=== PROBLEM TO WORK ON ===
Please repeat every entry exactly as written, but skip the pictures.

=== ENTRIES SHOWN ===
━━━━━━━━━━━━━━━━━━━━━━━━━━━━━━
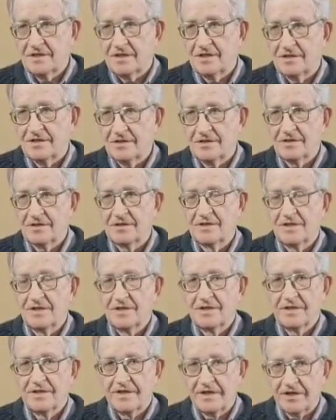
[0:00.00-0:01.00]
under
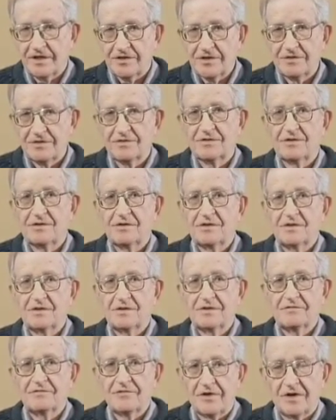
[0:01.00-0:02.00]
issues,
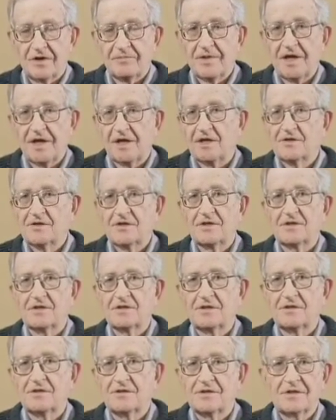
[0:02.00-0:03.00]
foreign policy
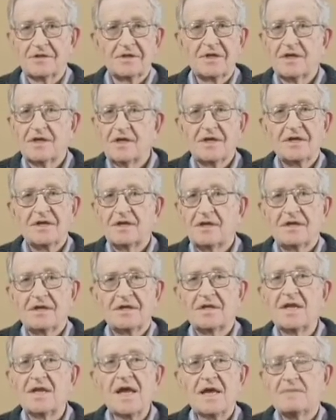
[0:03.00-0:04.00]
issues.
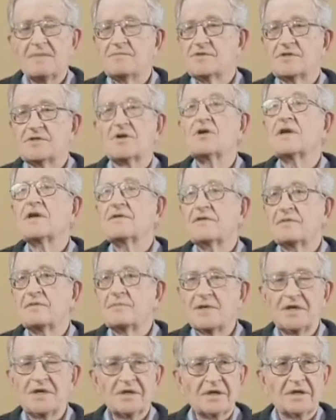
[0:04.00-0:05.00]
The names don't even
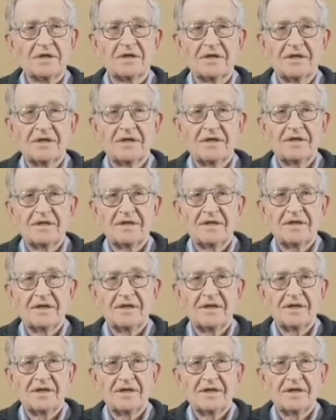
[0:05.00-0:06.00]
appear.
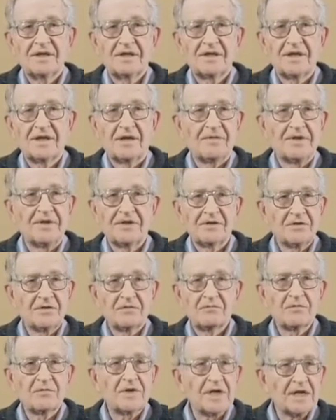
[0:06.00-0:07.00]
I mean,
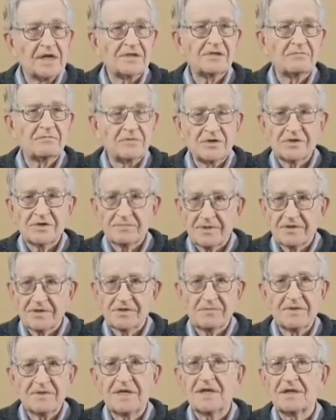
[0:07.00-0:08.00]
we're
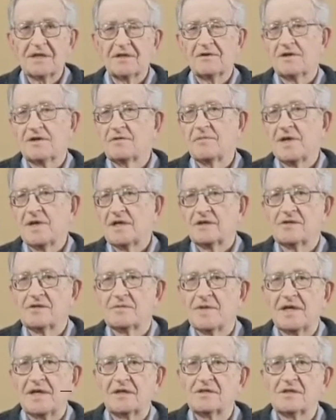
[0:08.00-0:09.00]
supposed to be ignorant and
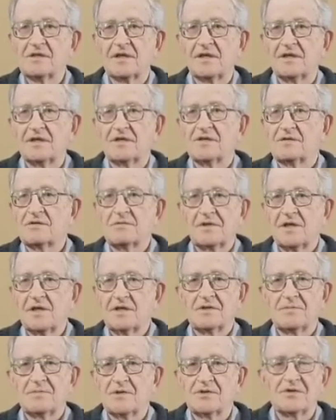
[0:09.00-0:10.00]
meddlesome outsiders. We're
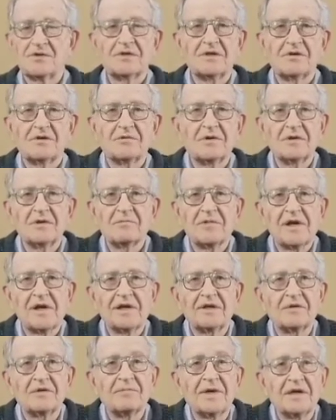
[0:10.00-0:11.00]
not supposed to know what
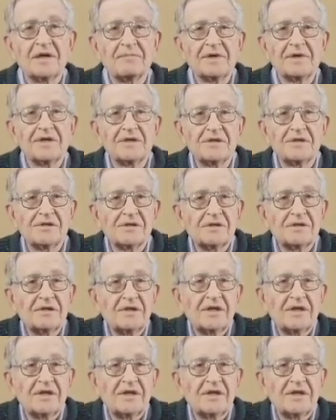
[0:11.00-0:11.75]
brand Obama is.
━━━━━━━━━━━━━━━━━━━━━━━━━━━━━━
=== SOLUTION ===
[0:00.00-0:01.00]
under
[0:01.00-0:02.00]
issues,
[0:02.00-0:03.00]
foreign policy
[0:03.00-0:04.00]
issues.
[0:04.00-0:05.00]
The names don't even
[0:05.00-0:06.00]
appear.
[0:06.00-0:07.00]
I mean,
[0:07.00-0:08.00]
we're
[0:08.00-0:09.00]
supposed to be ignorant and
[0:09.00-0:10.00]
meddlesome outsiders. We're
[0:10.00-0:11.00]
not supposed to know what
[0:11.00-0:11.75]
brand Obama is.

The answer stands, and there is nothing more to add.